CODE_QA evaluation harness
Runs the canonical CODE_QA pipeline (IntentRouterV2 → retrieval → evidence gate → diagnostics) over golden cases and writes artifacts for calibration.
Modes
- Fixture (default): Uses
tests/pipeline_setup/suite_01_synthetic/fixtures/code_qa_repo. No env vars required. - Local repo: Set
CODE_QA_REPO_PATHto a directory; optionallyCODE_QA_PROJECT_ID.
Run
From the project root (agent repo):
python -m tests.pipeline_setup.suite_01_synthetic.code_qa_eval.run
Requires a configured database (same as pipeline_intent_rag router_rag tests).

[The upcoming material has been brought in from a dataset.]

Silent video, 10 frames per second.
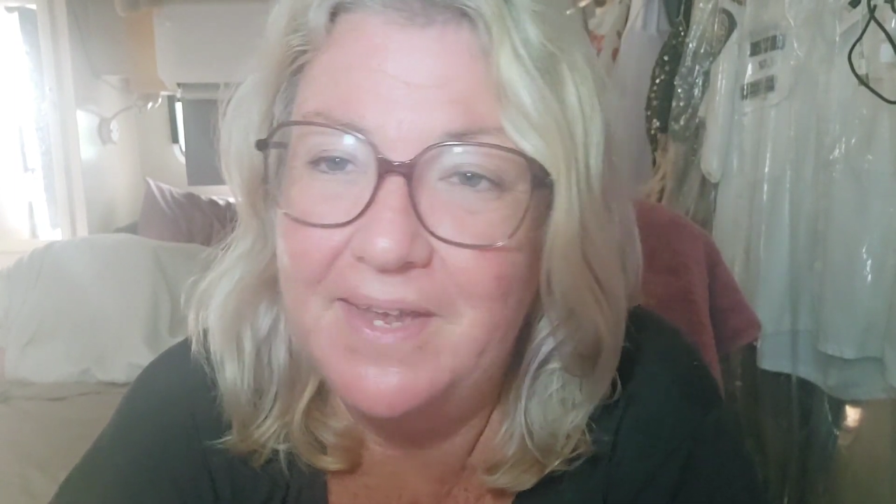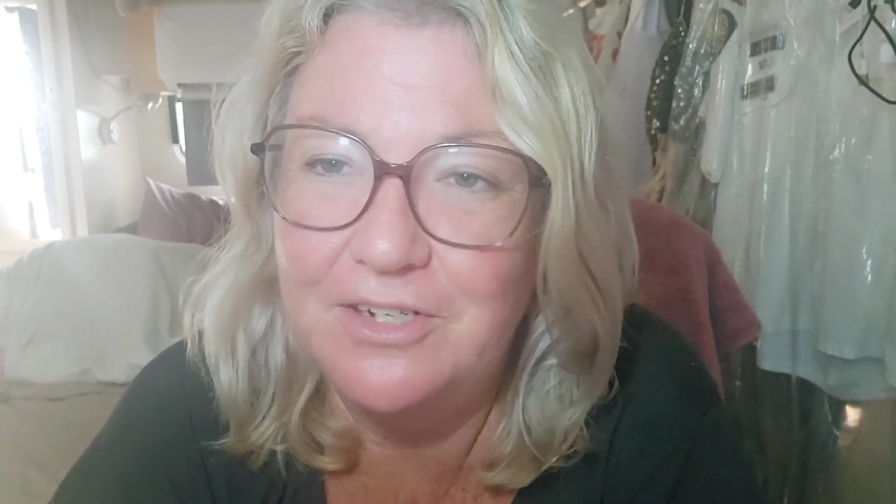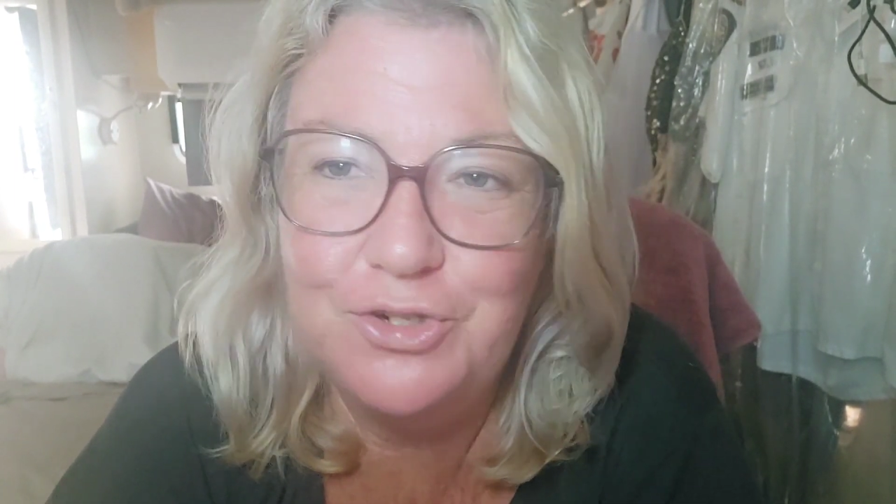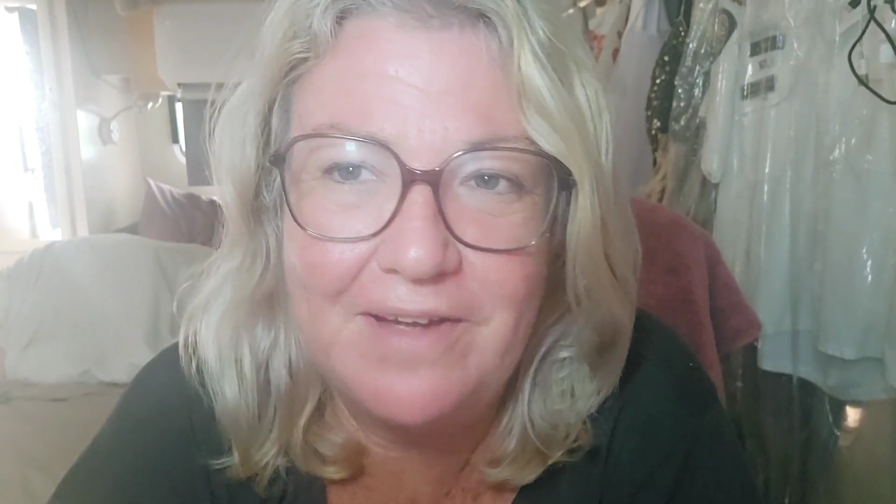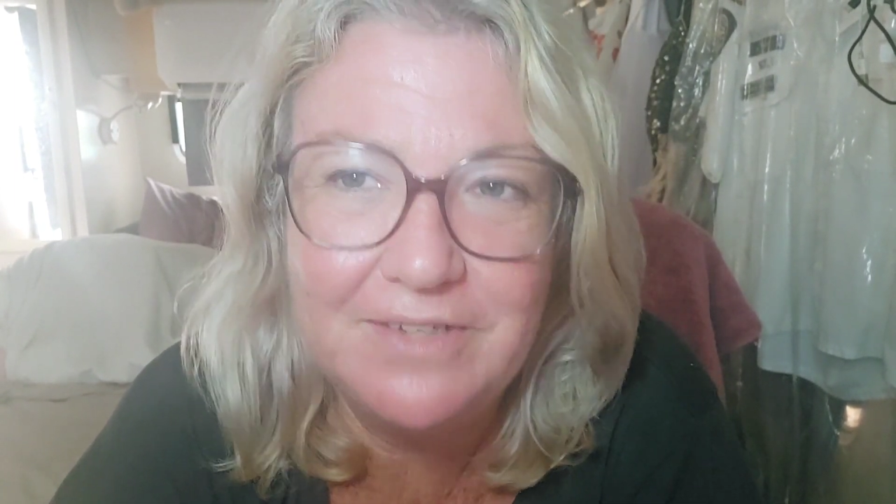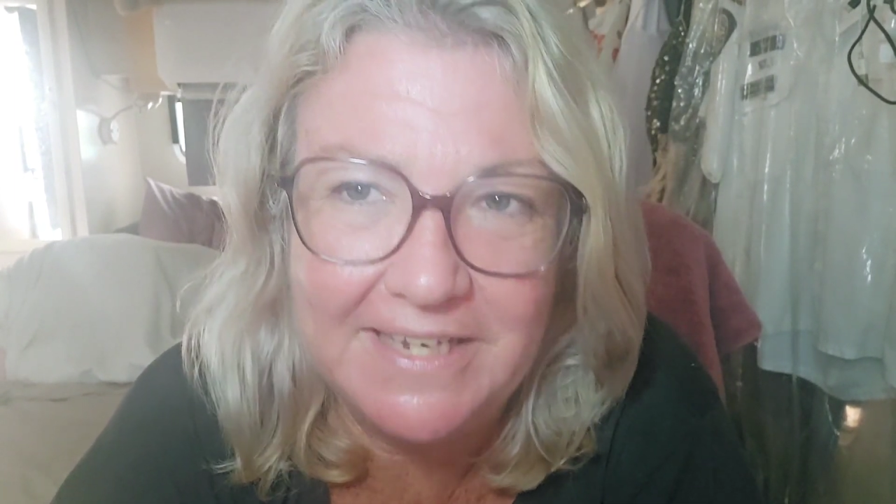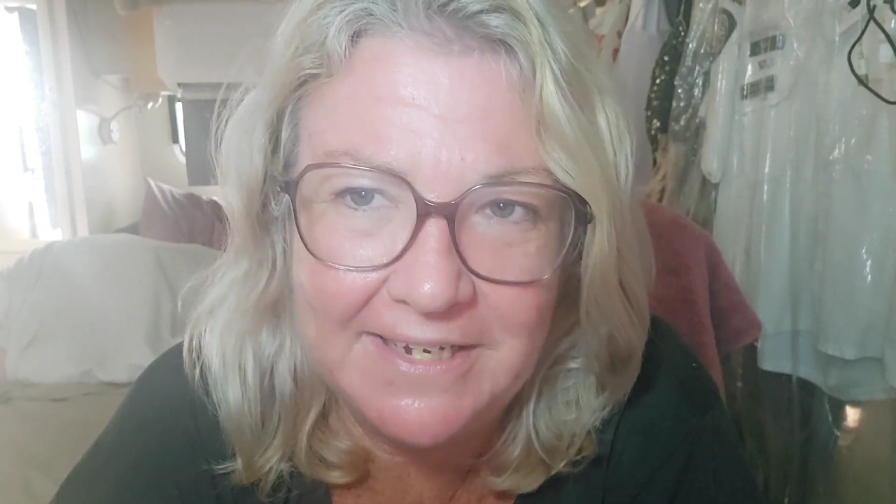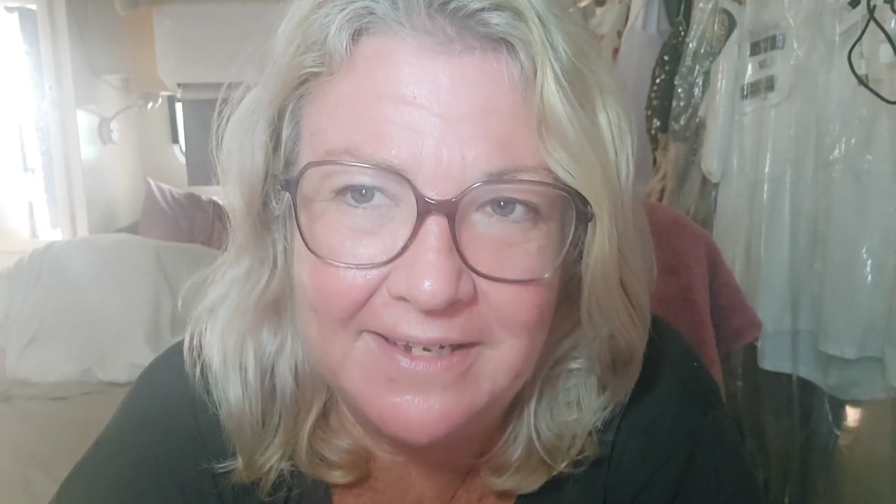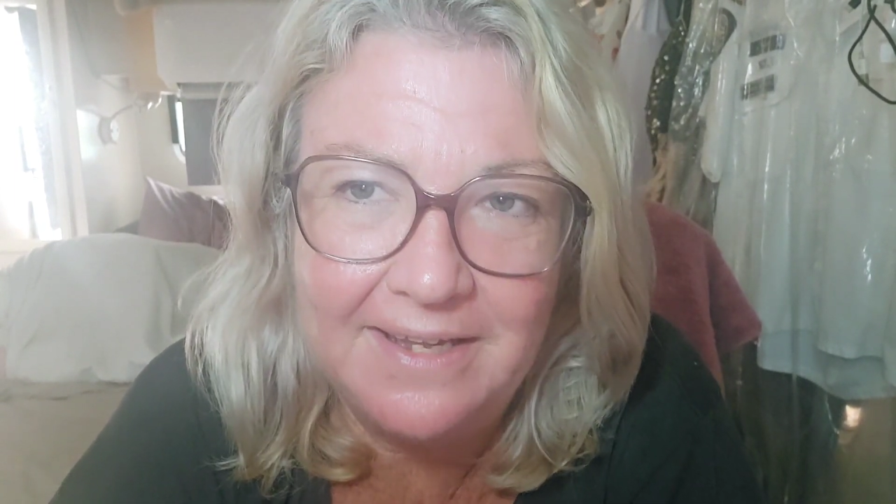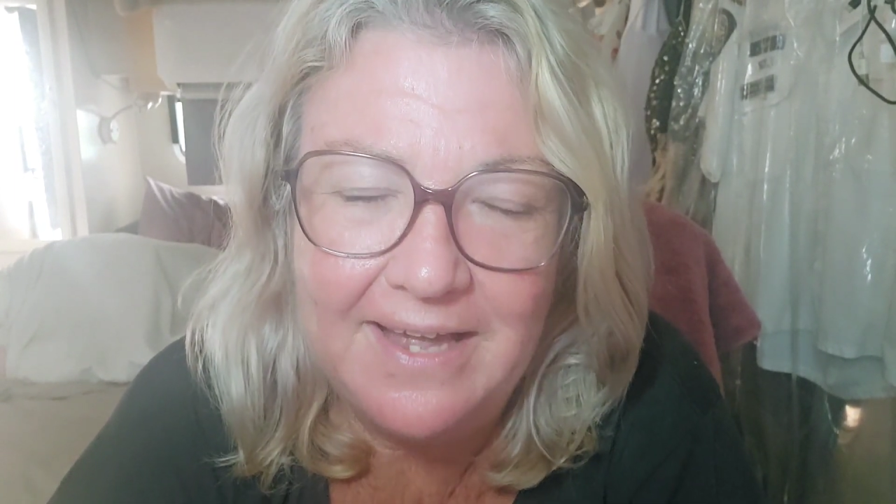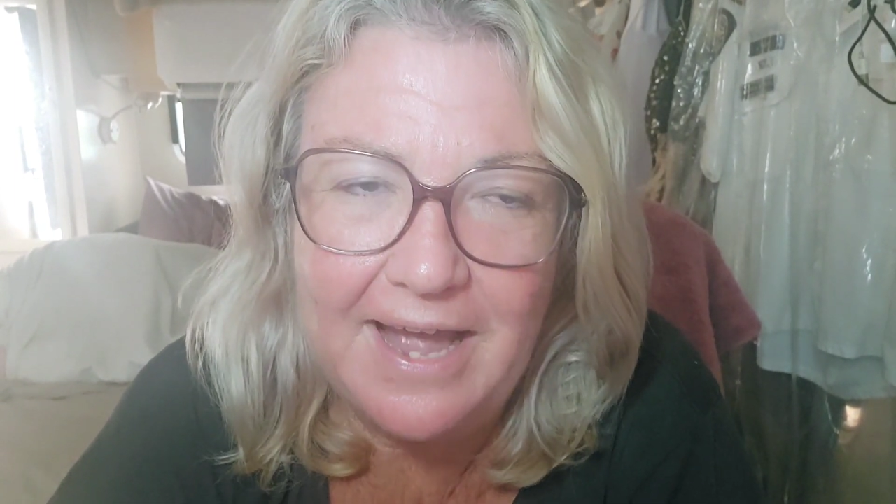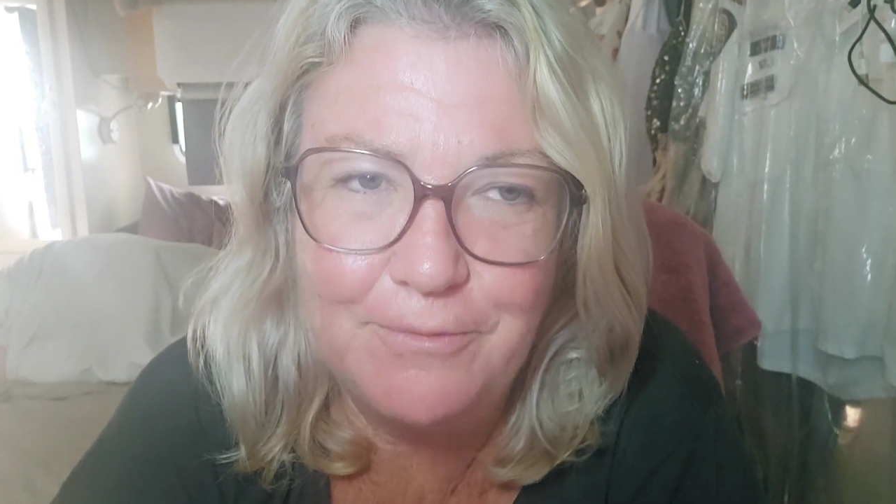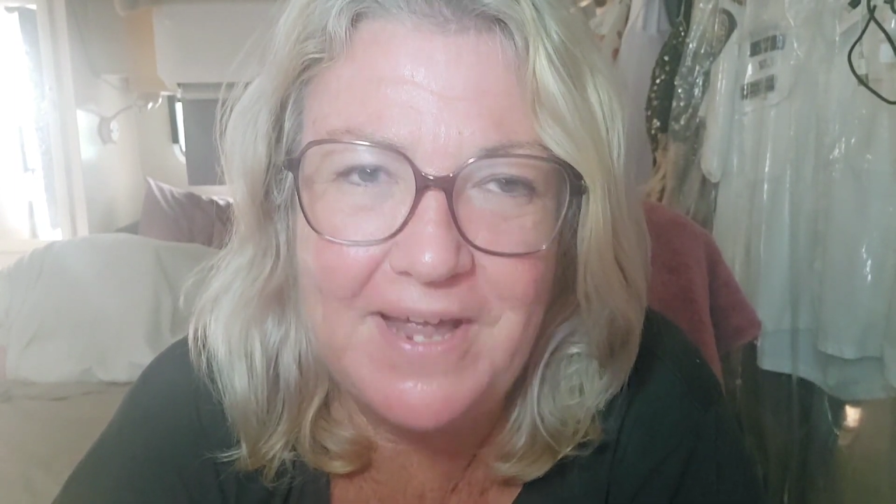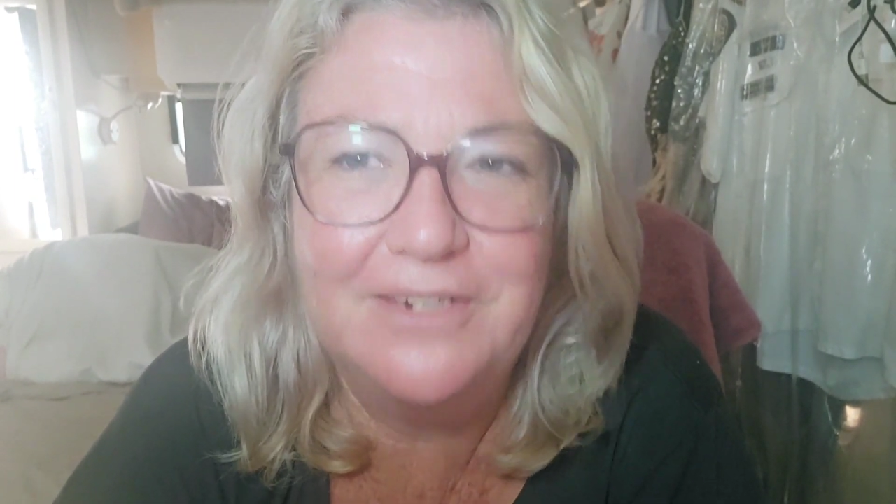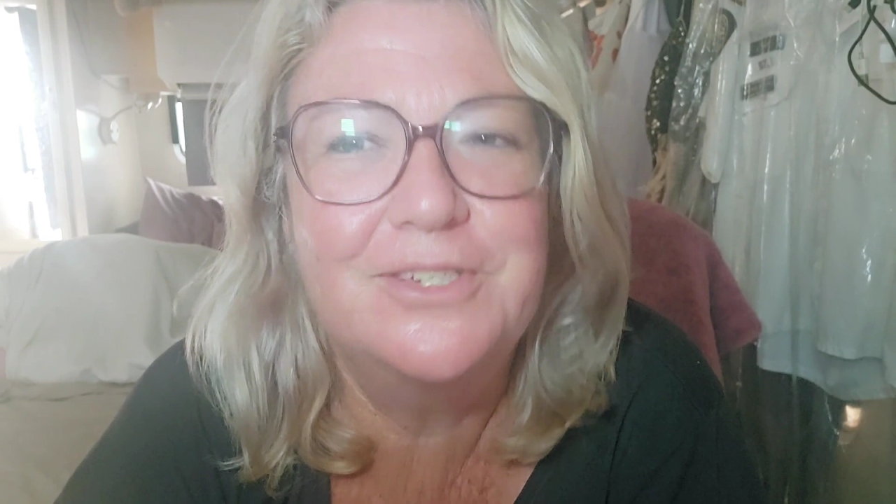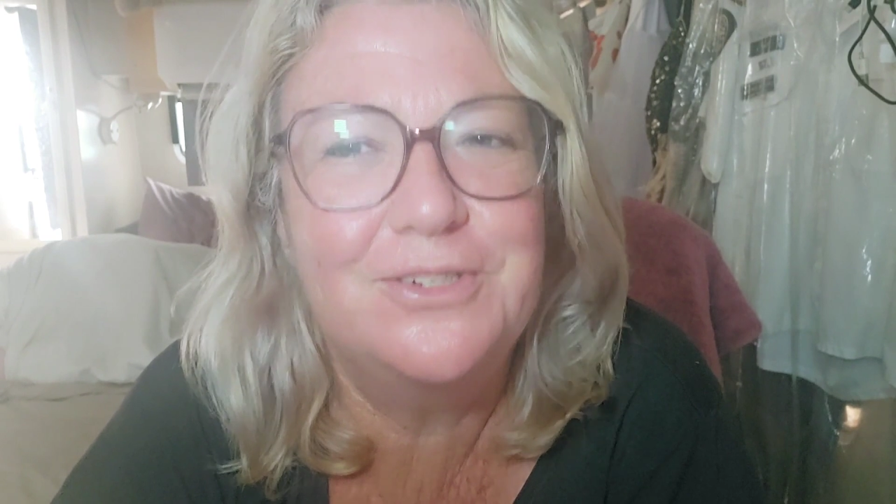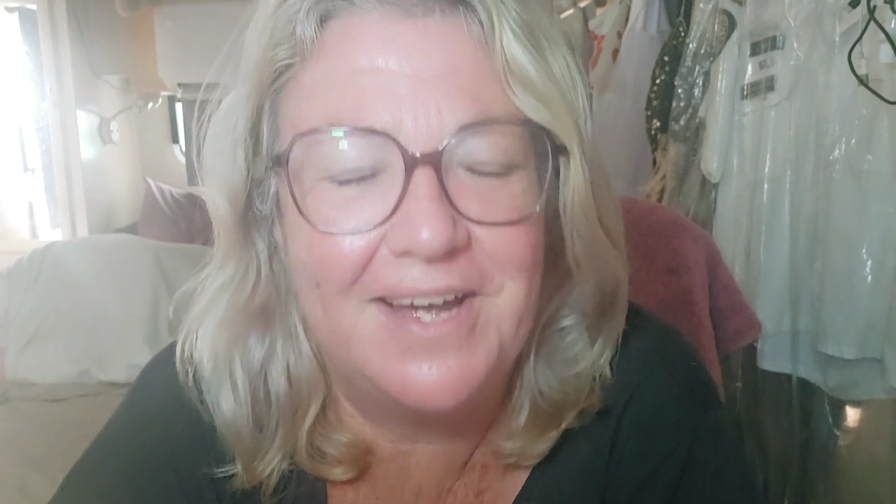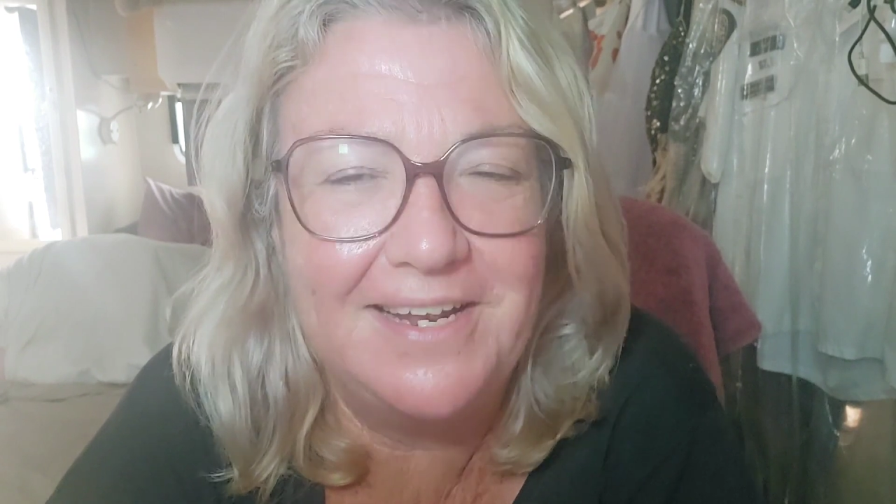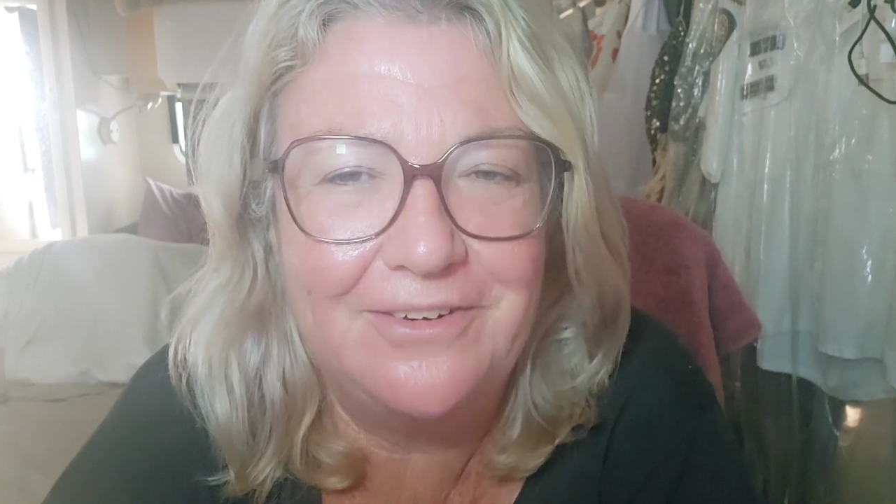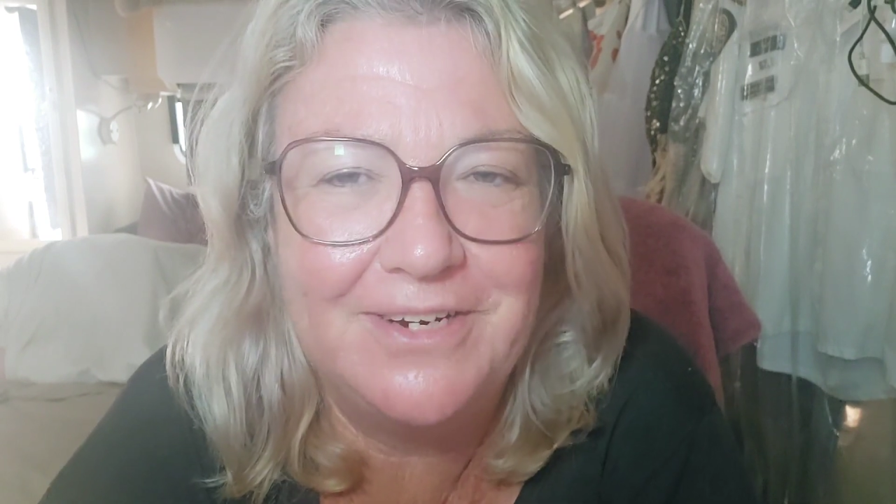travelling around
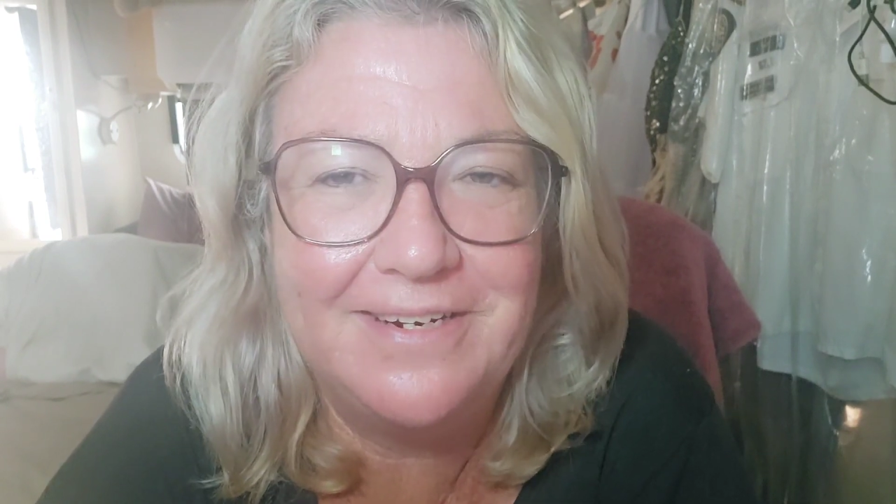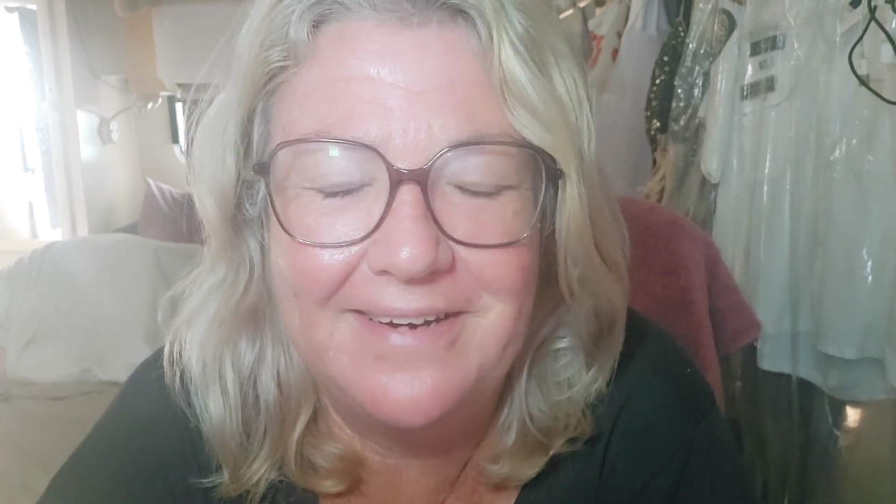Australia and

Outputs:
tests/pipeline_setup/test_results/code_qa_eval/<run_id>/*.mdand*.jsonper casetests/pipeline_setup/test_results/code_qa_eval/summary_<run_id>.mdbatch summary
Exit code 0 if all golden cases pass, 1 otherwise.
Golden cases
Edit tests/pipeline_setup/suite_01_synthetic/golden/code_qa/cases.yaml to add or change cases. See tests/pipeline_setup/suite_01_synthetic/golden/code_qa/README.md for the field format.
Tests
pytest tests/pipeline_setup/suite_01_synthetic/code_qa_eval/ -v
The fixture-mode integration test (test_run_eval_fixture_mode_structure) is skipped if the DB or dependencies are not available.